I began watching each dog as it became available on the website and I began planting the seeds with Casey in the hopes that she’d eventually take the plunge and give me a yes you can have a dog, just leave me alone about it. I showed her each dog I liked as I searched through the website on a nightly basis. I began showing her and Addie videos on Youtube of German Shorthaired Pointers doing German Shorthaired Pointer things. And I thought all my efforts were working.
One morning before Casey woke up I secretly submitted an application to adopt a dog that seemed to be a perfect fit. I figured taking an apology later approach would be the best approach. Later that day I told Casey I had submitted an application and ten minutes later she was scrambling to find some Xanax. Although, I think the talk she was scheduled to give in church 30 minutes later was the real culprit of the need for Xanax, in the end it didn’t matter anyway because the dog I had submitted an application for did not like cats and any dog we get will have to like cats.

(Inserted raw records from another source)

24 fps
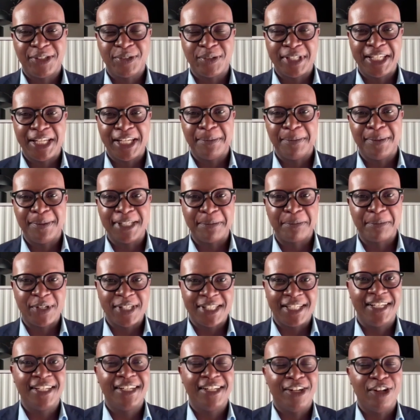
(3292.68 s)
or tables I
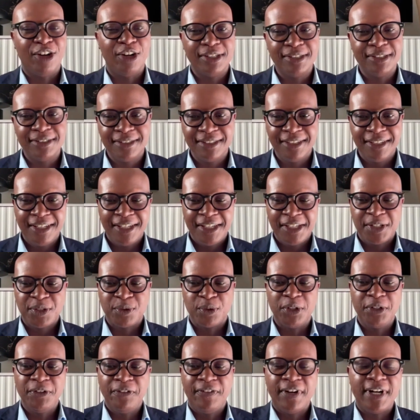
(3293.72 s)
presented on. So
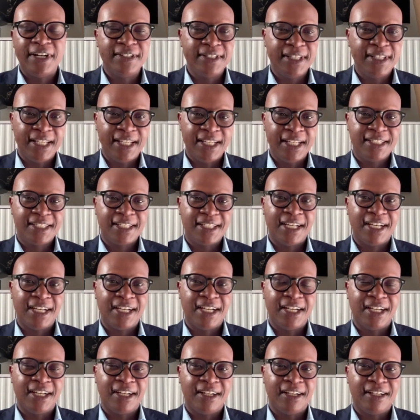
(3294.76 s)
what you found
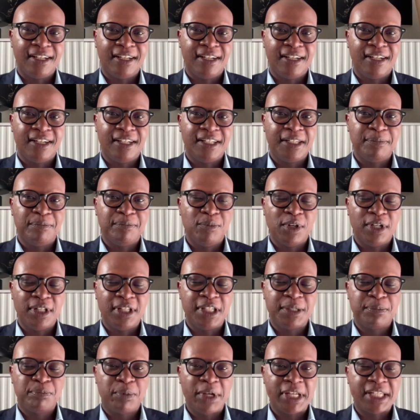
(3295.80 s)
that the
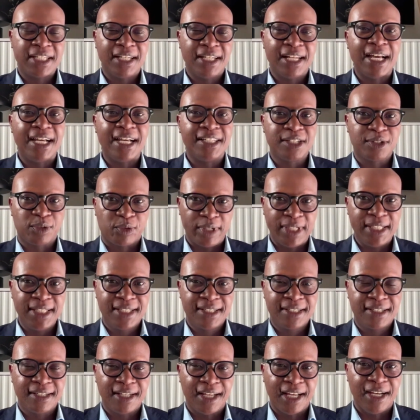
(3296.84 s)
specialized
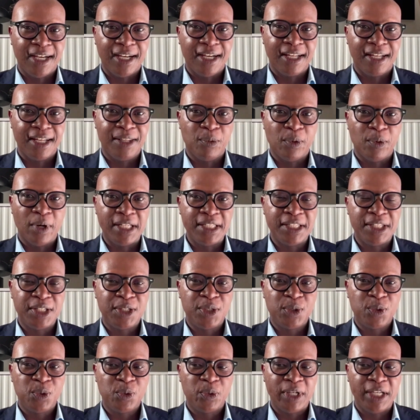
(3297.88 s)
REITs are the ones
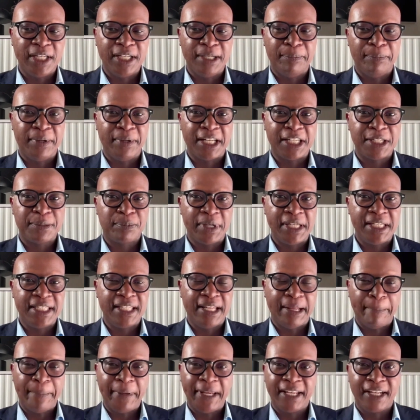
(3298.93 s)
who are in a better space. They
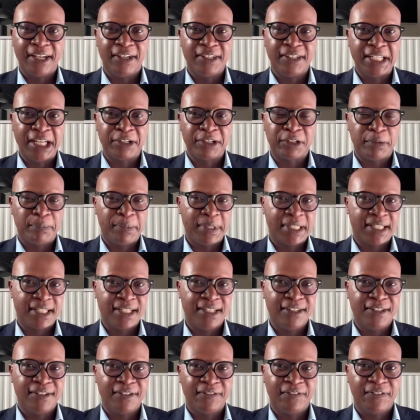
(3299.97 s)
are paying out
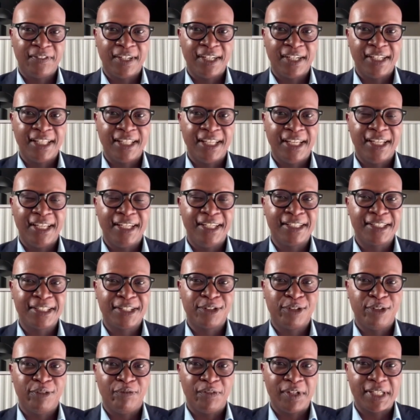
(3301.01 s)
100% of the earnings
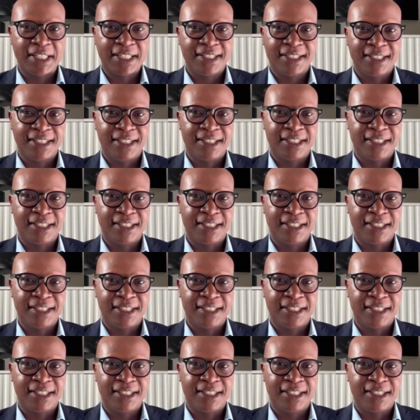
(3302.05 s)
to investors as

Well, we’ve come quite a ways since Casey’s mad dash for the Xanax. A 16 week old puppy became available and I knew that puppy’s face would convince Casey to finally let me get a dog. Sure enough, it did. She gave me permission to submit an application to adopt that dog and I was excited. The application was submitted 10 minutes later and I anxiously waited for a response from the rescue.
The response eventually came and it wasn’t at all the response I was looking for. Apparently, younger dogs can only be adopted by families without young kids. The family also has to already have other dogs in order to be considered–and that’s also a requirement with a lot of the adult dogs.
Harrumph. Talk about a letdown.
I understand the rescue is doing what it thinks is best for these dogs, but it sure does suck to be told that my family isn’t a good fit for a dog and that the rescue would decide which dog would be best suited for my type of family. It also sucks that we’re a family ready to give a home to one of these homeless dogs but we’re not taken as seriously because we don’t already have dogs. That seems like a policy that pushes families like mine towards the breeder route.
Plus, look at that dog’s face and tell me you wouldn’t want to adopt her.